Als een baby wordt geboren, ziet hij of zij de wereld nog niet zoals wij. Kleuren onderscheiden lukt nog niet goed — jonge baby’s reageren vooral op licht, beweging en contrasten. Daarom zijn er speciale zwart-wit boekjes voor baby’s gemaakt.
In deze blog lees je hoe het zicht van een baby zich ontwikkelt en krijg je tips om dit op een speelse manier te stimuleren.
De wereld door babyogen
Direct na de geboorte ziet een baby de wereld als een soort wazige zwart-wit film. Licht en vormen vallen het meest op, vooral sterke contrasten. De ogen zijn nog erg gevoelig voor prikkels, daarom draaien baby’s vaak hun hoofdje naar het licht.
Wat ze scherp kunnen zien, ligt binnen een afstand van ongeveer 20 tot 30 centimeter — precies de afstand tussen het gezicht van de ouder en de baby tijdens het voeden. Biologisch gezien is dat dus heel logisch: het is de afstand waarop liefde, warmte en contact samenkomen.

Grijstonen en kleuren
Het menselijk oog bestaat uit staafjes en kegeltjes. De staafjes zorgen ervoor dat we grijstonen kunnen zien, de kegeltjes maken kleurwaarneming mogelijk.
Bij pasgeboren baby’s werkt het zicht vooral via de staafjes — ze zien dus nog vooral contrast en vorm. De kegeltjes, die kleuren onderscheiden en het beeld scherpstellen, ontwikkelen zich pas na ongeveer drie maanden.
Daarom houden baby’s van zwart-wit patronen of duidelijke kleurcontrasten, zoals rood-wit of zwart-geel. Ze vinden het interessant om naar te kijken, omdat het hun brein prikkelt.


Leuk weetje: baby’s kijken vaak nét boven je ogen, naar de rand van je haar of je wenkbrauwen.
Dat contrast vinden ze veel spannender dan jouw gezicht zelf.
Herkennen door andere zintuigen
Omdat baby’s hun ouders nog niet goed kunnen zien, gebruiken ze andere zintuigen om te herkennen.
De stem, geur, aanraking, warmte en zelfs de hartslag van een ouder helpen de baby zich veilig te voelen.
Zo leert een baby zijn ouder al snel kennen, nog voordat het zicht volledig ontwikkeld is.
Wil je zelf ervaren hoe de wereld er voor een baby uitziet?
Kijk dan op visiondirect.nl.
Voorlezen en taalontwikkeling
Onderzoek laat zien dat baby’s die al vroeg worden voorgelezen, daar later profijt van hebben.
Voorlezen stimuleert namelijk de taalontwikkeling, ook al begrijpt de baby de woorden nog niet.
Het eerste boekje is vaak een speeltje — iets om te voelen, vast te pakken en zelfs op te sabbelen.
Maar ondertussen leert de baby al wél dat boekjes leuk zijn.
Samen lezen is samen leren: het gaat niet alleen om de woorden, maar om het contact.

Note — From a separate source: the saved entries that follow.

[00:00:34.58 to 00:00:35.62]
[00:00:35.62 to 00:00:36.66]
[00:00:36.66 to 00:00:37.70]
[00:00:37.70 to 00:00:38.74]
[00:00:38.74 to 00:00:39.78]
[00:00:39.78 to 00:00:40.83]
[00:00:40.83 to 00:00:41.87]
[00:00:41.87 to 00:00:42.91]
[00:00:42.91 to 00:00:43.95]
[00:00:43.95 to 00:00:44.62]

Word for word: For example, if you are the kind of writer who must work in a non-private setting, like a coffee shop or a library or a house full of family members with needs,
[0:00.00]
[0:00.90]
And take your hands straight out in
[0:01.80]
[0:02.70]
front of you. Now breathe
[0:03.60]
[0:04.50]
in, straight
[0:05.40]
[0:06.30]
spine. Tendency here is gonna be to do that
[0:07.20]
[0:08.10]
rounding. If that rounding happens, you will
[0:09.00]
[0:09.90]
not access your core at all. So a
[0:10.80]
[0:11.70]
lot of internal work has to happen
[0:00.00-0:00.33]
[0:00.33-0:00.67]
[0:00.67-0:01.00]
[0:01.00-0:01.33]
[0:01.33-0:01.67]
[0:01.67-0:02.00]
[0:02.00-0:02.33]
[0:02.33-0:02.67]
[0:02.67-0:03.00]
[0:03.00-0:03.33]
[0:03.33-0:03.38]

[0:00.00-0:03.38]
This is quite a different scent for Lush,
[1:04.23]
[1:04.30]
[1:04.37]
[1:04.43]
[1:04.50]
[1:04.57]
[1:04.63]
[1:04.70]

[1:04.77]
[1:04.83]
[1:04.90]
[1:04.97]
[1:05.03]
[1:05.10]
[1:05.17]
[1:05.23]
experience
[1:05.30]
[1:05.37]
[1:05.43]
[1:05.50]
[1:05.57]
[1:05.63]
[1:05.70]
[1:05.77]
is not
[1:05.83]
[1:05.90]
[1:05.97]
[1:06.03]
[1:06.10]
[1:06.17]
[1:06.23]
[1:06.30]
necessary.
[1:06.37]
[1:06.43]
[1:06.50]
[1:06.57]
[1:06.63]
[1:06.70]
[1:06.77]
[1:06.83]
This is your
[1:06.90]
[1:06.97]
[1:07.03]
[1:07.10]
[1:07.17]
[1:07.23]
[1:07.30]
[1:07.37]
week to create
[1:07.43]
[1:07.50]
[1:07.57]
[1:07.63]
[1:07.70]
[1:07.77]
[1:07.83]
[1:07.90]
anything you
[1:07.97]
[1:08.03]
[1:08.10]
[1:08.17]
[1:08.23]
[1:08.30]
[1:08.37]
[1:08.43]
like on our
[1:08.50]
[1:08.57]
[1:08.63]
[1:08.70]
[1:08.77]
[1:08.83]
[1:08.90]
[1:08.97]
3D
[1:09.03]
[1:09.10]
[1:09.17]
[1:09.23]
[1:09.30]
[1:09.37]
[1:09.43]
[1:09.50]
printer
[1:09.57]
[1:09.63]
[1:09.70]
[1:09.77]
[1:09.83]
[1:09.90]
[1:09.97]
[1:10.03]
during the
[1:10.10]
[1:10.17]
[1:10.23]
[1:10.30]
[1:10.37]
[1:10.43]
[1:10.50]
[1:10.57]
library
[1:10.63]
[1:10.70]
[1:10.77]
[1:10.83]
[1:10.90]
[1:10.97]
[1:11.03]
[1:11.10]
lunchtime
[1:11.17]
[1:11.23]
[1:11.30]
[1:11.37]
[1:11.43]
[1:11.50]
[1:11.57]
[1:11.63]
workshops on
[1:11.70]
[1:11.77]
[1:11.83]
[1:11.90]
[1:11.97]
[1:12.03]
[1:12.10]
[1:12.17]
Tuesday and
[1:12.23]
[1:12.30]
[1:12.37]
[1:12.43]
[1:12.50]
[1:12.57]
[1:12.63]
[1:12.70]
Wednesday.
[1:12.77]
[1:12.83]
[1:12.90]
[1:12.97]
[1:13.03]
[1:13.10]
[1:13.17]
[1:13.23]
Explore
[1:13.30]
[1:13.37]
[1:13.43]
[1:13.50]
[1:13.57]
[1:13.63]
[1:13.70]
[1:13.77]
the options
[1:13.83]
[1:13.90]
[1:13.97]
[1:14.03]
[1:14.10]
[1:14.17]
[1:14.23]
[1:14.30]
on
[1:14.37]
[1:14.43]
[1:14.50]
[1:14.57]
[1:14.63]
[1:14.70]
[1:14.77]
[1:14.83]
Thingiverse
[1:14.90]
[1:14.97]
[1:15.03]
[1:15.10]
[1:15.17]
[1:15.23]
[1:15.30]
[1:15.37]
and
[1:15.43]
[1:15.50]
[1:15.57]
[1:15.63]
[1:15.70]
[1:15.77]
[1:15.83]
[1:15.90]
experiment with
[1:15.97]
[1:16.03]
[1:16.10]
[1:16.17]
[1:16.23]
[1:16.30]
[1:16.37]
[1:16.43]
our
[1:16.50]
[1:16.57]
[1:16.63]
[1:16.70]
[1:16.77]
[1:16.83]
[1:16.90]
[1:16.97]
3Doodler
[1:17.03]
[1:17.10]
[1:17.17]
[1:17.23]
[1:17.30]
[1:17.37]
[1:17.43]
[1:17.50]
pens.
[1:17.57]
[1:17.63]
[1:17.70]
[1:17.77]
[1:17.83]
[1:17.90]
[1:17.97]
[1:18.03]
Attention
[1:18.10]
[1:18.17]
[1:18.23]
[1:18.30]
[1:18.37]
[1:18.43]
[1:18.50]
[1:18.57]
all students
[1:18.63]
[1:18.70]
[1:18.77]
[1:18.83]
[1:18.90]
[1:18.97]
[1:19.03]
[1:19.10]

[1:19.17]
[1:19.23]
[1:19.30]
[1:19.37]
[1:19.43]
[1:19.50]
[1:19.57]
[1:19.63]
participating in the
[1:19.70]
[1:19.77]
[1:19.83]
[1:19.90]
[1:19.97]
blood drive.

Het knuffelboekje voor baby’s
Een prachtig voorbeeld is het Knuffelboekje, geïllustreerd door Deborah van de Leijgraaf en uitgegeven door Kinderboeken.nl (Ploegsma). Deborah is onze vaste illustratrice en maakt ook de vrolijke illustraties voor de DoenKids kinderdagverblijf thema’s.
In dit zachte stoffen boekje staan eenvoudige, contrasterende afbeeldingen van dieren. Samen kun je kijken, wijzen en dierengeluiden nadoen. Zo wordt lezen een gezellig spelmoment.
Het knuffelboekje is gemaakt van 100% katoen, met een verpakking van gerecycled karton — zacht voor de baby én voor het milieu.

Wil je meer werk van Deborah zien? Neem een kijkje op by-bora.com.
Boekentips voor jonge baby’s
Kies bij het voorlezen voor:
- Zachte stoffen boekjes zonder harde randen of kleine onderdelen.
- Contrasterende kleuren: zwart-wit, rood, blauw, geel, oranje of groen.
- Voel- of knisperboekjes met verschillende structuren — baby’s vinden het heerlijk om te ontdekken met hun handen en mond.
Een baby ziet in het begin vooral contrast en licht. Door zwart-wit boekjes te gebruiken, stimuleer je de visuele ontwikkeling op een natuurlijke manier. Voorlezen en samen kijken versterken bovendien de taalontwikkeling én de band tussen ouder en kind. Kortom: met een simpel zwart-wit boekje geef je de baby niet alleen prikkels, maar ook verbinding.